Lynching in the United States

Monday, November 23, 2015

Black Wall Street

I’d come to Little Africa with Quincy for a better way of life.  He’d heard black folk there had established their own community free of white folk.  They had their own homes, banks, law offices, hotels, restaurants, grocery stores, schools, a hospital and transportation.  We’d been there some four years before the burning of our beloved community on June 1, 1921.

I remembers the day well, Quincy had gotten up early for work, he’d let me sleep in for the mere fact that I was with child and close to birthing.  It was somewhere around noon when I got the first birth pain.  It was my first baby.  Lucky for us we lived three doors down from one of the midwives that had delivered a good number of the babies born in our community between 1918 and 1921, she says the count was 57 live births that she can remember and my little angel was to be the 58th.  Miss Ella had sent her eldest boy, James Earl into town to fetch Quincy. 

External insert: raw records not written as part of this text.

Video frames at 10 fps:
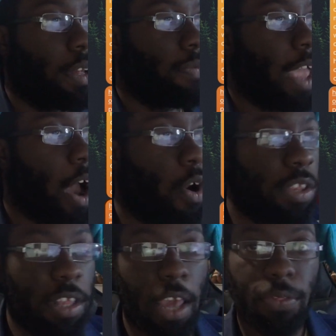Now on
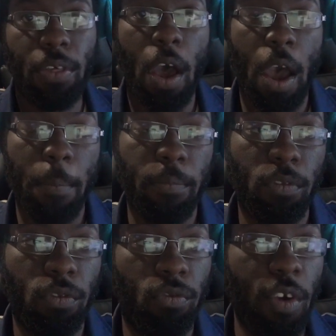the next
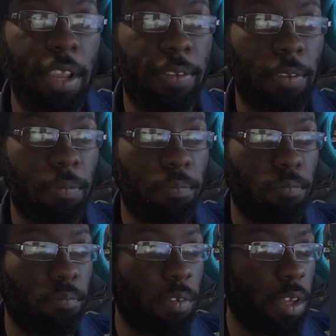tweet.
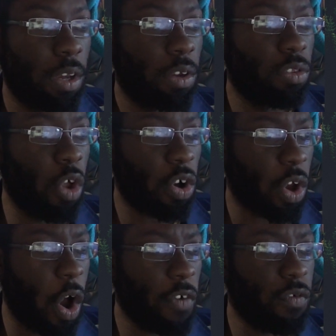Look,
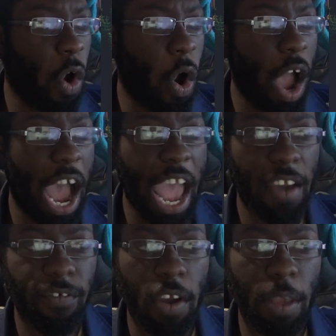overall, I
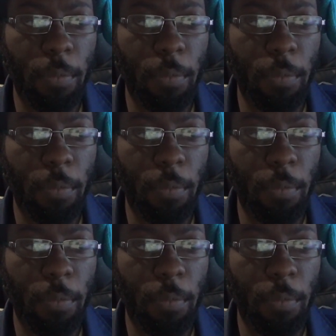have found a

The pain was something terrible.  I tried holding on so Quincy could be present for the birth of his first born.  But the sun was soon about to set and neither Quincy nor James Earl had returned.  It was just around that time; we heard what sound like planes flying over us and Miss Ella told me it’s time to push.  I cried out wanting to hold on just a little while longer for Quincy.  But, Ella demanded I push.  I let out my final push when Miss Ella announced it was a girl.  Just as she cut the cord, a group of white folk bust in the door shooting Ella right in the back of her head. While her lifeless body lay on top of me, I heard a white woman say no more niggers!  She ordered a young hoodlum no older than 14 years old to lynch that nigger baby with her own cord.  I cried out for Keziah – that’s what I would’ve named her after her great grandmother born a slave but died free.